Do Google and Verizon comply with the principles of "network neutrality"?


    Already on Habré the news was published that the combined efforts of Google and Verizon to formulate the principles of network freedom have borne fruit - a list of the so-called principles of network neutrality has been published . In a published document, for example, it is proposed to officially prohibit IT companies in the telecom sector from restricting traffic in any way or determining priority types of traffic.

    A list of these priorities, developed jointly by the above companies, has already been sent to the US Federal Communications Commission (the notorious FCC). In general, one of the main points of the document is the prohibition of traffic restriction by providers. Such a ban, for example, does not allow manufacturers to restrict VoIP traffic (and quite recently there was a scandal on this basis, when in different countries various providers wanted to restrict Skype traffic - mobile providers were especially distinguished).

    But not so simple as it seems. These principles of net neutrality, published by Google and Verizon, can only be a cover for the secret affairs of both companies. Now there are rumors that just Google and Verizon were going to agree on prioritizing certain types of traffic, as well as limiting traffic of various kinds for different users.

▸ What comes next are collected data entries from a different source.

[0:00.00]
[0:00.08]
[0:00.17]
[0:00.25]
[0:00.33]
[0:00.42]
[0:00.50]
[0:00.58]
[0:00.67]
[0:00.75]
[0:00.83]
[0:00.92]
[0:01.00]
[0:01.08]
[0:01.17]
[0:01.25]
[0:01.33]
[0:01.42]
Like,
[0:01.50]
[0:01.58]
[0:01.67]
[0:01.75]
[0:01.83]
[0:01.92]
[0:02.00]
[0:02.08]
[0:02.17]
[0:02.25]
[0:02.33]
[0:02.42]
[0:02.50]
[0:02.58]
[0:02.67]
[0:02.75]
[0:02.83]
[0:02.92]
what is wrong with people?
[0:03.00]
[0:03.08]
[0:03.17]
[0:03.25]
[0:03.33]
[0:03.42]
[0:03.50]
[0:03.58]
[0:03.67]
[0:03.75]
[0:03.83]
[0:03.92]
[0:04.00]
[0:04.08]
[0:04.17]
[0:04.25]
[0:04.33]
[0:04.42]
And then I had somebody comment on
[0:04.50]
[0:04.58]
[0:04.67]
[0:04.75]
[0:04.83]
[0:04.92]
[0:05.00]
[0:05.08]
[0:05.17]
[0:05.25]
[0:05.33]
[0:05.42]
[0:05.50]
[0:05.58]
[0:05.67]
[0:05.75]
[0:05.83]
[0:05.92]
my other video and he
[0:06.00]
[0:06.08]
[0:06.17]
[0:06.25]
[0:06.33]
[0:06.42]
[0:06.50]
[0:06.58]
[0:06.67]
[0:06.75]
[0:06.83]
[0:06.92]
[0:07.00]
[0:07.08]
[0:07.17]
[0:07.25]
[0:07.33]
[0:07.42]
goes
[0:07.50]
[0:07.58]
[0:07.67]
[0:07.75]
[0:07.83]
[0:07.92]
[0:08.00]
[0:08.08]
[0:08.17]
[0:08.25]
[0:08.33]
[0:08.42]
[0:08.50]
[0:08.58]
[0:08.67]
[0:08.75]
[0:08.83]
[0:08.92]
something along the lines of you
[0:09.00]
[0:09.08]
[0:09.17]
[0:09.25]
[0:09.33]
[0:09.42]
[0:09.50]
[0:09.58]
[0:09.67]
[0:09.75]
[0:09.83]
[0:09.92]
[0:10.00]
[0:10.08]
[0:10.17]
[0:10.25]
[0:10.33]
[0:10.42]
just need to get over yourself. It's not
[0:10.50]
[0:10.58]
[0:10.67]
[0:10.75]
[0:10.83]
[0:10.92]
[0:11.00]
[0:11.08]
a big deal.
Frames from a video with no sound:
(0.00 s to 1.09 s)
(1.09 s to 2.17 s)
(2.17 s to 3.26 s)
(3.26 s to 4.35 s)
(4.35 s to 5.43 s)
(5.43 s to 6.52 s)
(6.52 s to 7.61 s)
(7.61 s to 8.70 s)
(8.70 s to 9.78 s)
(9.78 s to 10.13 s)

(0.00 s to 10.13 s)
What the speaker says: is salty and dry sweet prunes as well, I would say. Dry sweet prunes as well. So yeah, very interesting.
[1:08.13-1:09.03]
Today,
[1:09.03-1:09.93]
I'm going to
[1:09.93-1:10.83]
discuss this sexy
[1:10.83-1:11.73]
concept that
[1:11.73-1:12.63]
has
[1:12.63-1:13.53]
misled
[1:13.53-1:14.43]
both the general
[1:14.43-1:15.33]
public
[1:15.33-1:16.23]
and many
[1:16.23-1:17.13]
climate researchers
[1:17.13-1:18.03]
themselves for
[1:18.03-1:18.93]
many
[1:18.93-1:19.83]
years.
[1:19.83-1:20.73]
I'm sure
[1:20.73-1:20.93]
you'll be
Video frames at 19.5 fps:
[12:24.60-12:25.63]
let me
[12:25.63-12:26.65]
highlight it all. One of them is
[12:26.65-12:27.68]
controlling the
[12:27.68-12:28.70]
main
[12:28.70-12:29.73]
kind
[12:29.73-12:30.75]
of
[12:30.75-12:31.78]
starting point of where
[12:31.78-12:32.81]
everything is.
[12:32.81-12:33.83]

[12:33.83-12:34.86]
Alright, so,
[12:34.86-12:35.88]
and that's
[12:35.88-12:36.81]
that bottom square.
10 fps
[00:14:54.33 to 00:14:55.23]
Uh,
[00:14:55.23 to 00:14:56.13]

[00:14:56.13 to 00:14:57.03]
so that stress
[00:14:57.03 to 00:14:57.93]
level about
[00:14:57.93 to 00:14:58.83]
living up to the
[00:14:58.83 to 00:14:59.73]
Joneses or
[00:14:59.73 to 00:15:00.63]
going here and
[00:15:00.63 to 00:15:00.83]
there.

    Immediately after the secret became apparent, “principles” were published that seem to show that “we have nothing to do with it.” We are Google with Verizon. Now companies claim that their customers are free to choose their own priority in the consumption of certain types of traffic.

    The companies claim that one of the most important factors in the development of the Web is the full awareness of Internet users about their own work on the Web. In other words, the user must see what he receives and what third-party companies that provide all kinds of content and communication services can learn about him.

    In general, a strange situation turned out - after all, both Google and Verizon were accused of various violations of the principles of the free Internet (just recently there was news on the presence of "spyware" in Chromium, apparently), and then suddenly and other companies almost act as "legislators of Freedom." But of course, if these principles are really implemented (which is unlikely), then the Internet will become free, and users will be happy. Or not?

    Do you think that “principles” have been published voluntarily, or are companies simply trying to solve a difficult situation for themselves, to maintain their own authority and “face”?